In the Federal Trade Commission’s challenge of the would-be merger between Advocate Health and NorthShore University HealthSystem, the agency focused on the geographic area between Chicago and the Wisconsin border, Mucchetti noted.
“It’s worth noting that Beaumont’s Detroit-area hospitals are far outside that market,” he said.
Kevin Hahm, a partner in Hunton Andrews Kurth’s antitrust group and former assistant director of an FTC mergers division, agreed that if the FTC were to challenge this case from a cross-market perspective, it would require them to define a very broad market “which could really undercut all the hard work they’ve done over the past 10 to 15 years.”
Hahm, who was involved in the FTC’s Advocate-NorthShore challenge, said in that case and others like it, the agency successfully convinced the courts that hospital competition is local in nature.
“At the end of the day, I would be surprised if the FTC ultimately challenged it,” he said, referring to the Advocate Aurora-Beaumont deal.

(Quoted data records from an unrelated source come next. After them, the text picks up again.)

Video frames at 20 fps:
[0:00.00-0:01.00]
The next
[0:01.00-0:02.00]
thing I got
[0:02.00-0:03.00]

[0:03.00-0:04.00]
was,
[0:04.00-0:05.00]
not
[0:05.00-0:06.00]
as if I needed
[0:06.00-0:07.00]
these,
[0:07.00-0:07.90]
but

If there is a challenge, Marlow said he thinks it may come from the state attorneys general, who have been active in recent years and may work together in reviewing the deal.
Both Advocate Aurora and Beaumont have said they’re under stress because COVID-19 has forced them to cancel profitable procedures to make way for coronavirus patients.

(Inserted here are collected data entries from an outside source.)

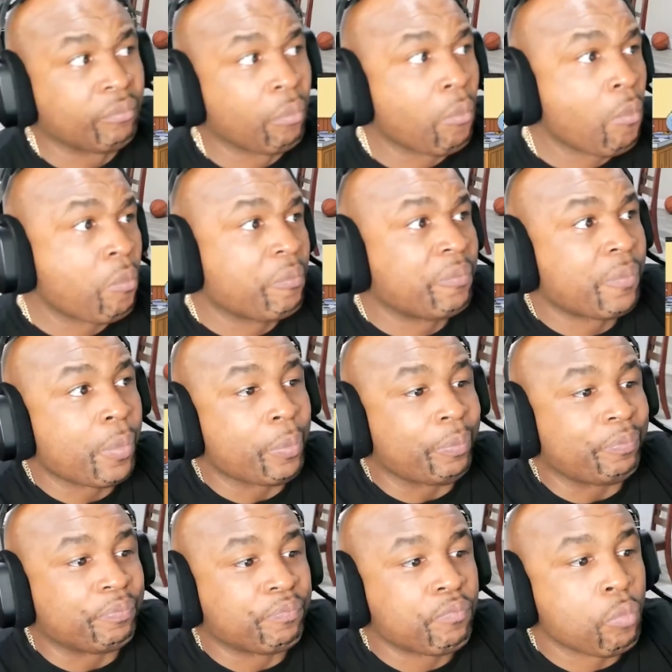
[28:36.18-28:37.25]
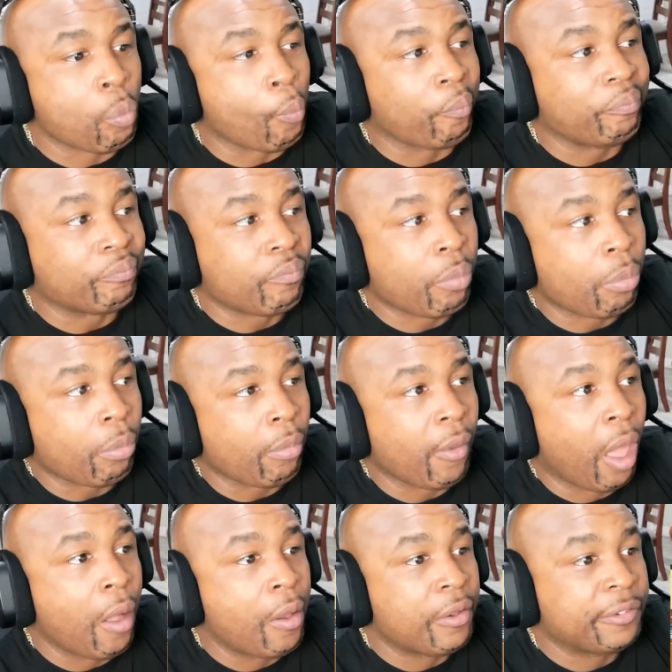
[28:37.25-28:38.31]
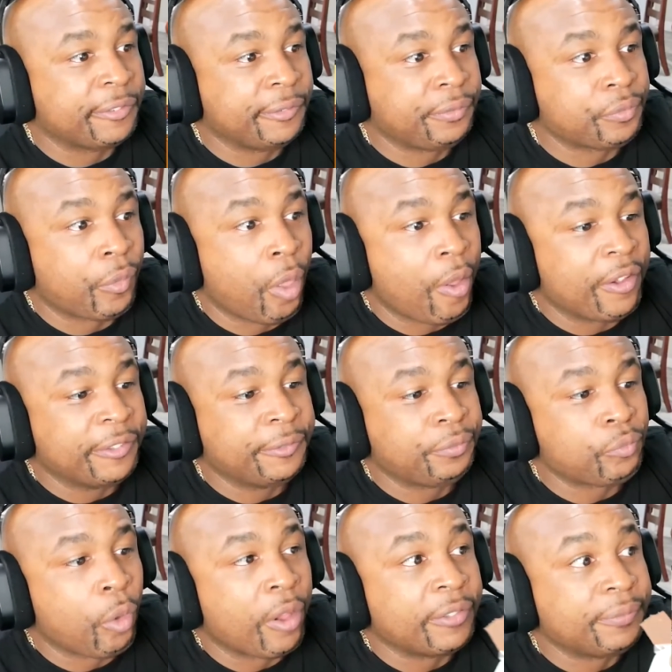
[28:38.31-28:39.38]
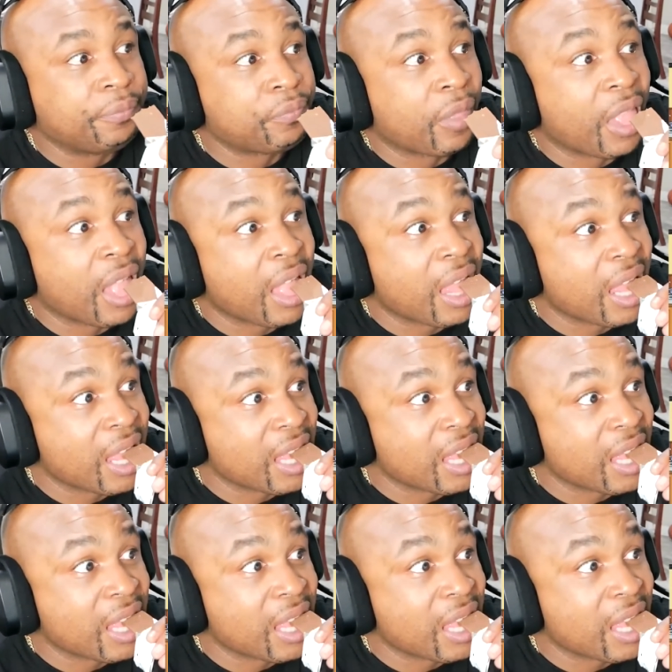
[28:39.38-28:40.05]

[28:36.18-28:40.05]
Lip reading: Anyway, if you don't want to eat it, I can fix something else.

Beaumont’s Fox in March predicted the system could lose up to $2 billion of its $5 billion in annual revenue to COVID-19, which he said “in no way” could be absorbed by its 4% operating margin and cash reserves.
Advocate Aurora posted a $85.7 million operating loss in the first quarter of 2020, which ended March 31, a 2.7% loss margin. That doesn’t include the brunt of COVID-19’s impact, since the health system didn’t start canceling elective procedures until two weeks before the quarter ended.

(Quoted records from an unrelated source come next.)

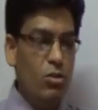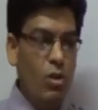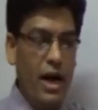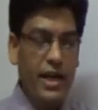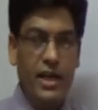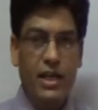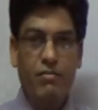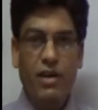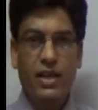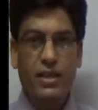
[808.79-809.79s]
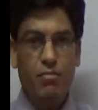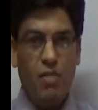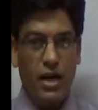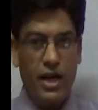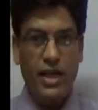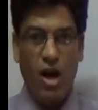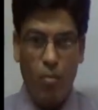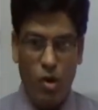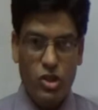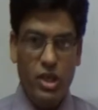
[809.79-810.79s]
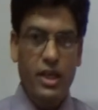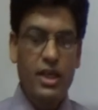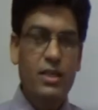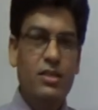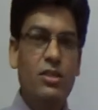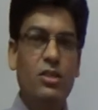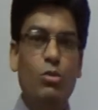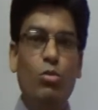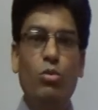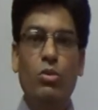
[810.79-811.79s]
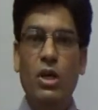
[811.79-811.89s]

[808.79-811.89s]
to identify the market opportunities, to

News of the potential deal comes just a few weeks after Beaumont called off its acquisition of Akron, Ohio-based Summa Health. Fox said that decision had nothing to do with Advocate Aurora, saying it was because of a disagreement over contract changes Beaumont wanted, but Summa didn’t agree to.
Fox said Beaumont would retain its own CEO, leadership team and headquarters. Advocate Aurora, by contrast, has a single executive leadership team with one CEO and operations leaders in both states, spokesman Adam Mesirow wrote in an email. The resulting health system’s board would be made up of one-third Beaumont representatives, one-third from Advocate and one-third from Aurora.
“As for future leadership structure, we are at the early stages of our discussions,” Mesirow said.
The reaction from health insurers, especially the Blues plans that operate in the three states, to the potential deal will be important, as they’re key players in the markets that the health systems serve, said Rick Zall, a partner at Proskauer and chair of its healthcare industry practice.
“Because they’re in different markets, it’s certainly a more viable proposal, I would think, than if they were competitors in similar markets,” he said.